When: 10 a.m. to 3 p.m. June 8.
Where: East Fifth Street near Pearson Air Museum, 1115 E. Fifth St.
Events: Lectures at the visitor center, 1501 E. Evergreen Blvd: 11 a.m., “Salmon and Coyote Tell My Family Stories” with Lillian Pitt; 2 p.m, “The Voice of This Stone” with Kevin Scott.
Get Outdoors Day is held on public lands throughout the nation. At the very least, it means free access to parks, trails and other outdoor attractions; at Fort Vancouver, it means a gathering of government agencies, nonprofit organizations and outdoor-adventure groups, guides and retailers. As they’ve done for the last several years, more than 35 of these agencies and partners will set up information booths as well as some fun on-site adventure opportunities — like rock climbing, fishing, archery, cross-cut sawing and even soccer.
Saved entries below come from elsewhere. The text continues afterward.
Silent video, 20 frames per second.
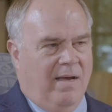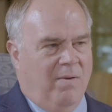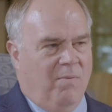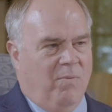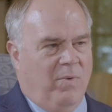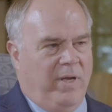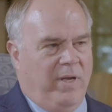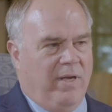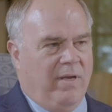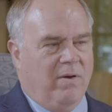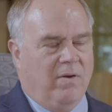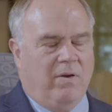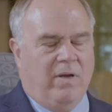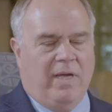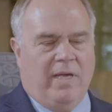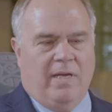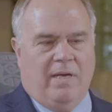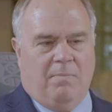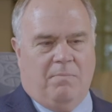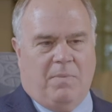We are
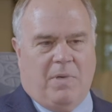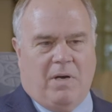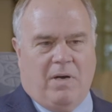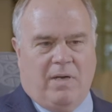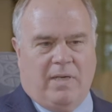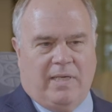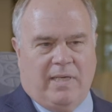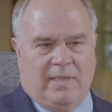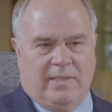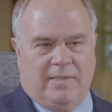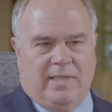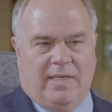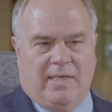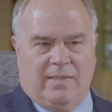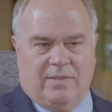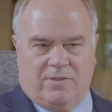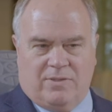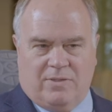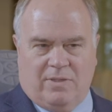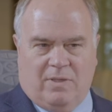in a market that
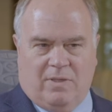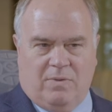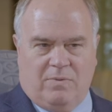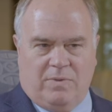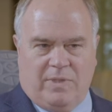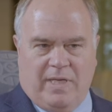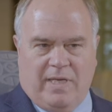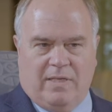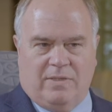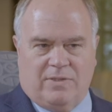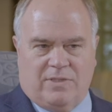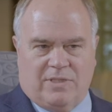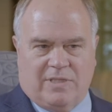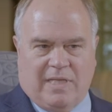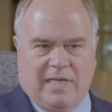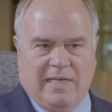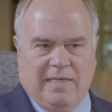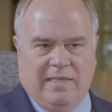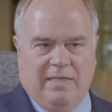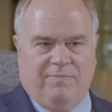has slowed down
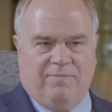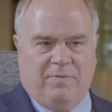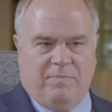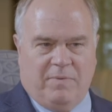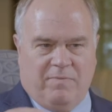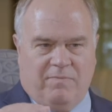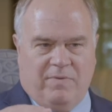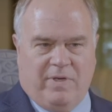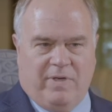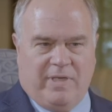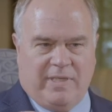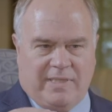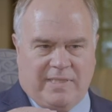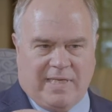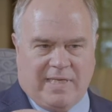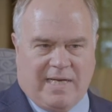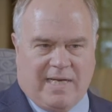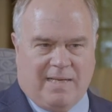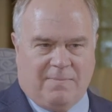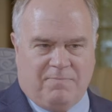slightly from the very
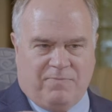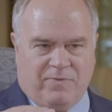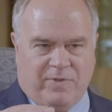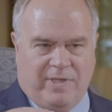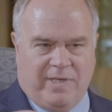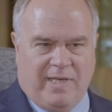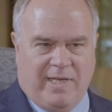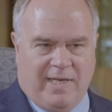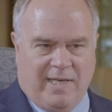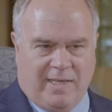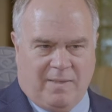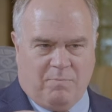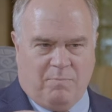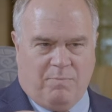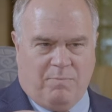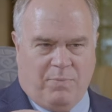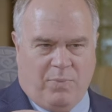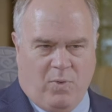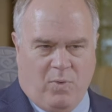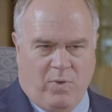top frenetic
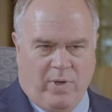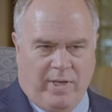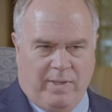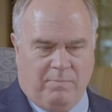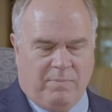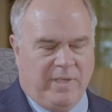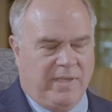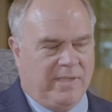point,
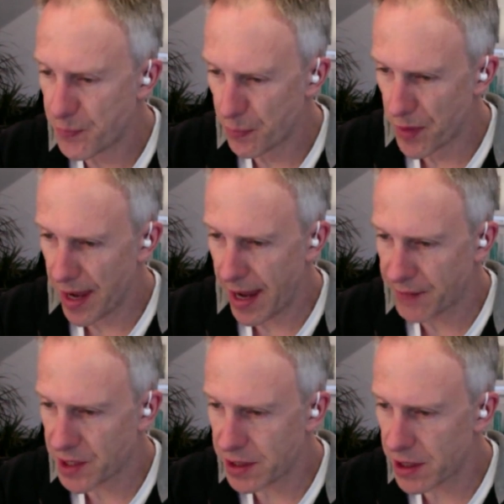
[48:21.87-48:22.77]
They have
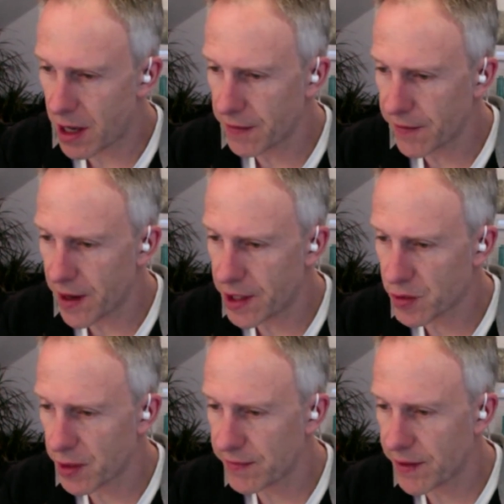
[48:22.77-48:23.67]
to start fast,
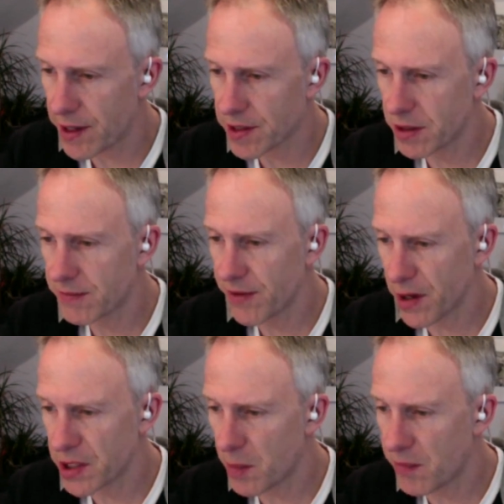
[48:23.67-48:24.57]
run fast, turn fast,
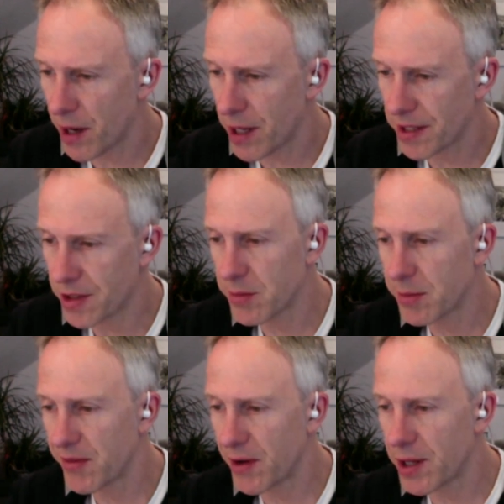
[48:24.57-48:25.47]
stop fast, extremely
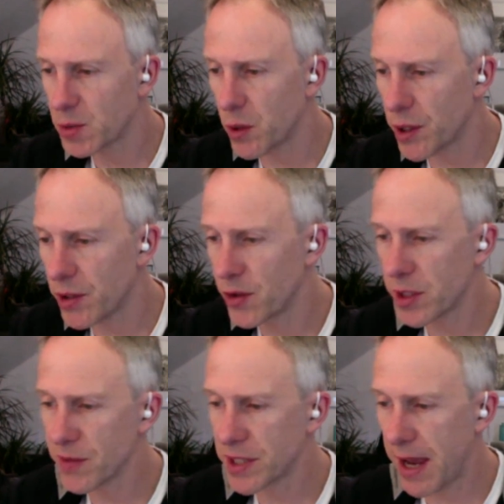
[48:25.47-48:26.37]
fast. 1/100th of
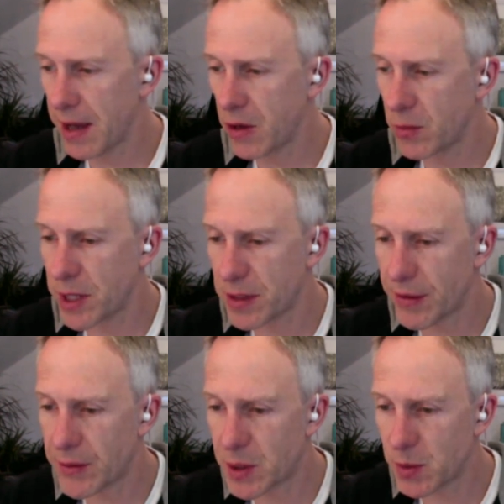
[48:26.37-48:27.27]
a second could mean the
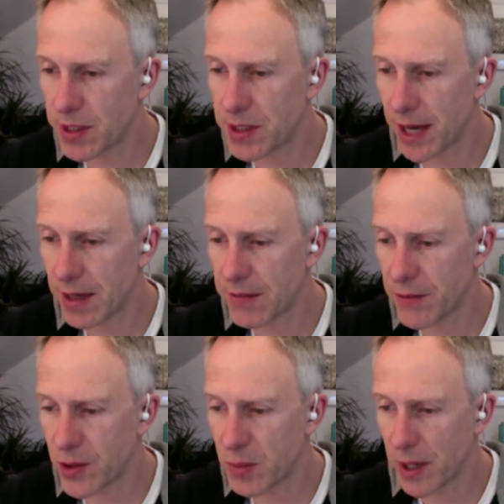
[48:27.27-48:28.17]
difference between second and
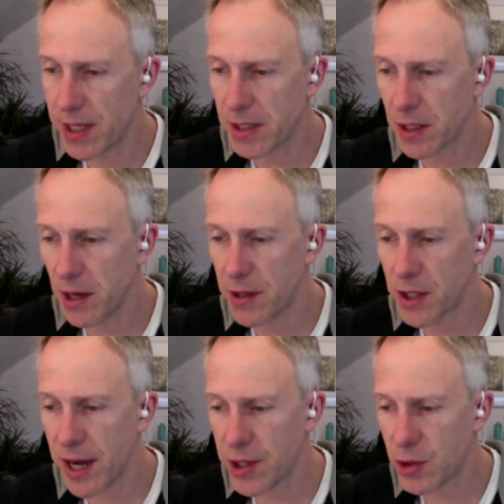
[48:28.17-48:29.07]
first place and a large
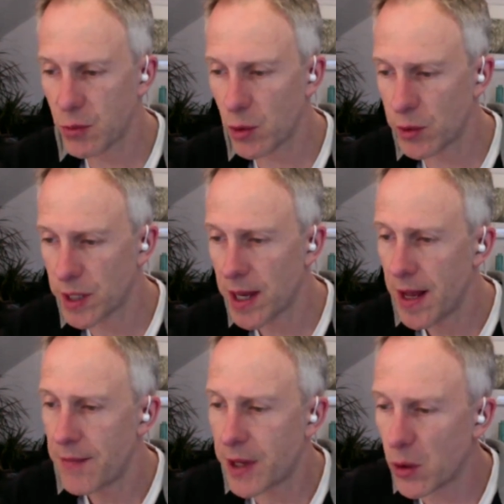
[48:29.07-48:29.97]
cash award.
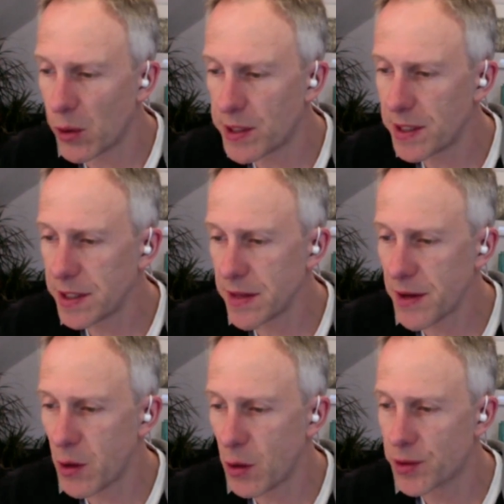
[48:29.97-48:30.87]
They all insist that their
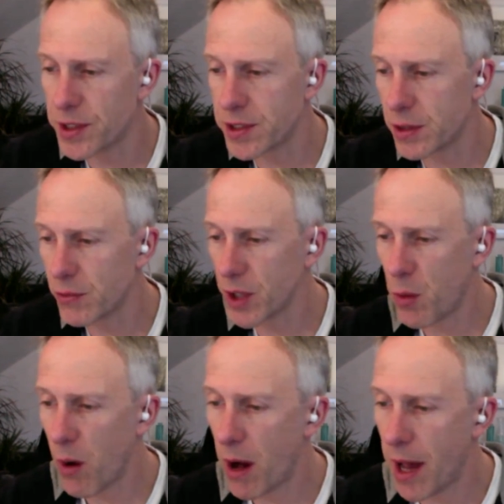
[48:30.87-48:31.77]
horses
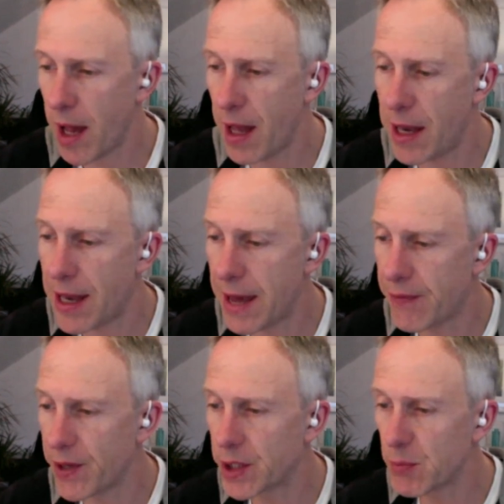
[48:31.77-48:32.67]
require
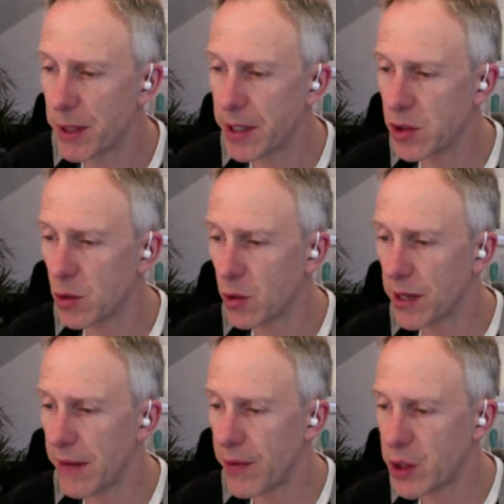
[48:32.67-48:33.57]
leverage bits or
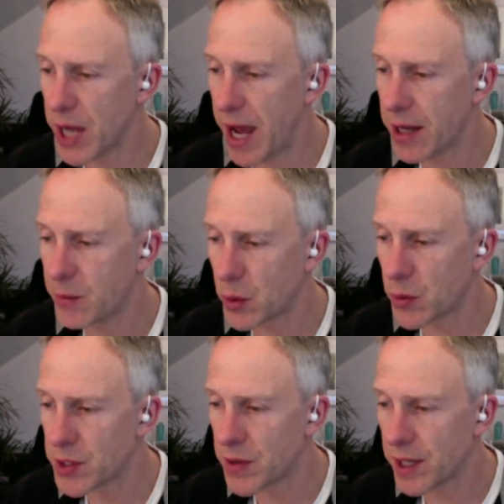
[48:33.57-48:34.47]
leverage hackamores
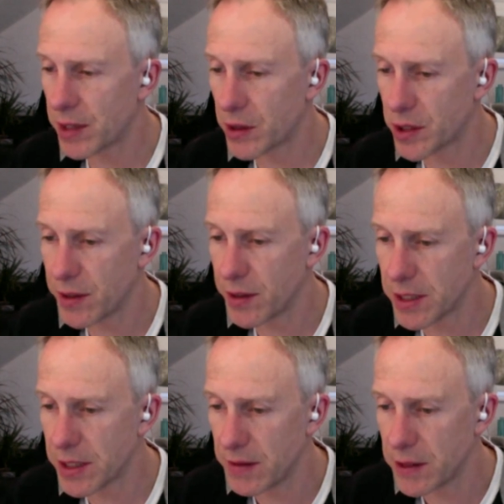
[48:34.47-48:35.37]
so they can not only turn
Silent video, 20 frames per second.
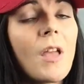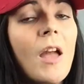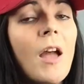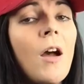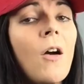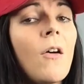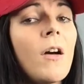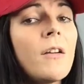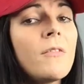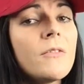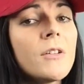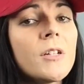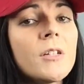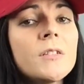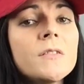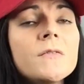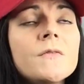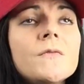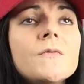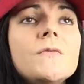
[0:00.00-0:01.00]

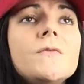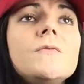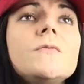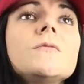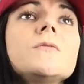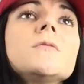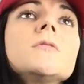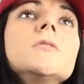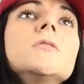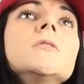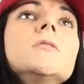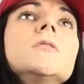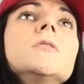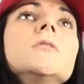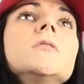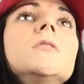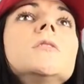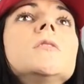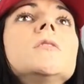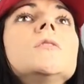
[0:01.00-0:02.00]
However,
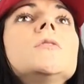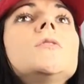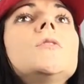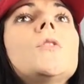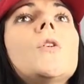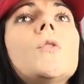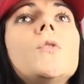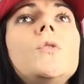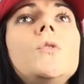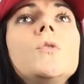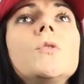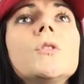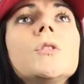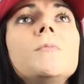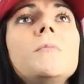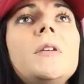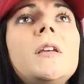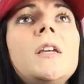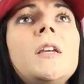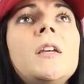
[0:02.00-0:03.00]
you
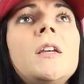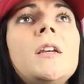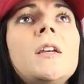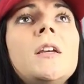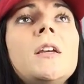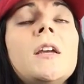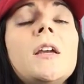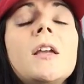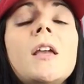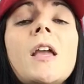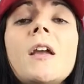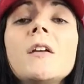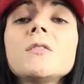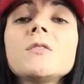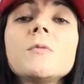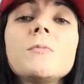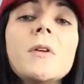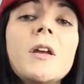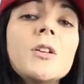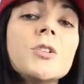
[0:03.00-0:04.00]
can be a
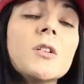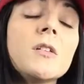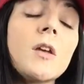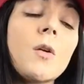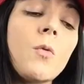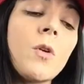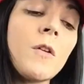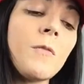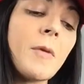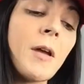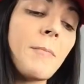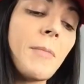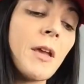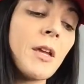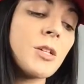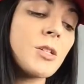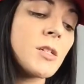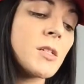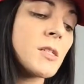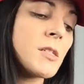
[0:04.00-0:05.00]
cancer patient. Like one of my
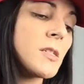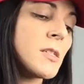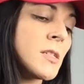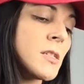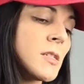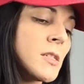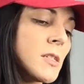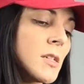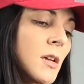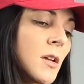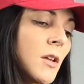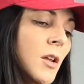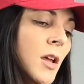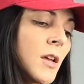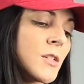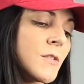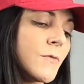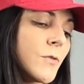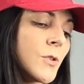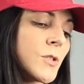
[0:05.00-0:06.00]
patients
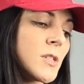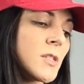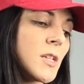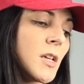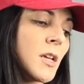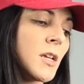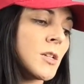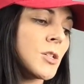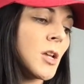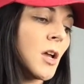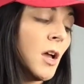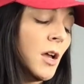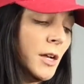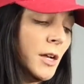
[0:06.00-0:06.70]
has 4-stage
That’s all free — but food vendors will also be selling their goodies.
“Get Outdoors Day brings together multiple agencies … to provide a lively event full of activities,” said Tracy Fortmann, superintendent of the Fort Vancouver National Historic Site. “As an urban national park, Fort Vancouver National Historic Site serves as an ideal gateway to national parks, forests, trails and other public lands.” (Out in the Columbia River Gorge, fees are waived on June 9 at all Forest Service-managed sites and Washington state parks sites — but not at Oregon state parks sites.)
As part of Get Outdoors Day, the Friends of Fort Vancouver organization will host two lectures at the Fort Vancouver Visitors Center, which is up the hill at 1501 E. Evergreen Blvd.
From 11 a.m. to 12:30 p.m., renowned Native American artist Lillian Pitt will talk about the importance of family traditions and share stories of her own family, and of the legends of the earliest Columbia River people, in a talk for children called “Salmon and Coyote Tell My Family Stories.”
Then, from 2 to 3 p.m., volcanologist and author Kevin Scott will present “The Voice of This Stone: Learning from Volcanic Disasters around the World.” Scott’s new book is based on five decades of study and boots-on-the-ground experience with major volcano eruptions and emergencies around the globe. Scott told The Columbian a few weeks ago that he is much less concerned about near-term destruction caused by Mount St. Helens than by Mount Rainier, and he described the emergency warning system that has been set up in nearby towns that may be in danger.
Get Outdoors Day at Fort Vancouver also includes an annual, re-enacted Brigade Encampment, featuring fur trappers, soldiers and other historic residents of Fort Vancouver as they demonstrate cooking, crafts, games, dances and music of the 1840s. Black powder demonstrations of replica 1840s weaponry will take place too.
“The Encampment … serves as a reminder that not so long ago, camping was not a recreational activity, but rather a way of life,” Fortmann said.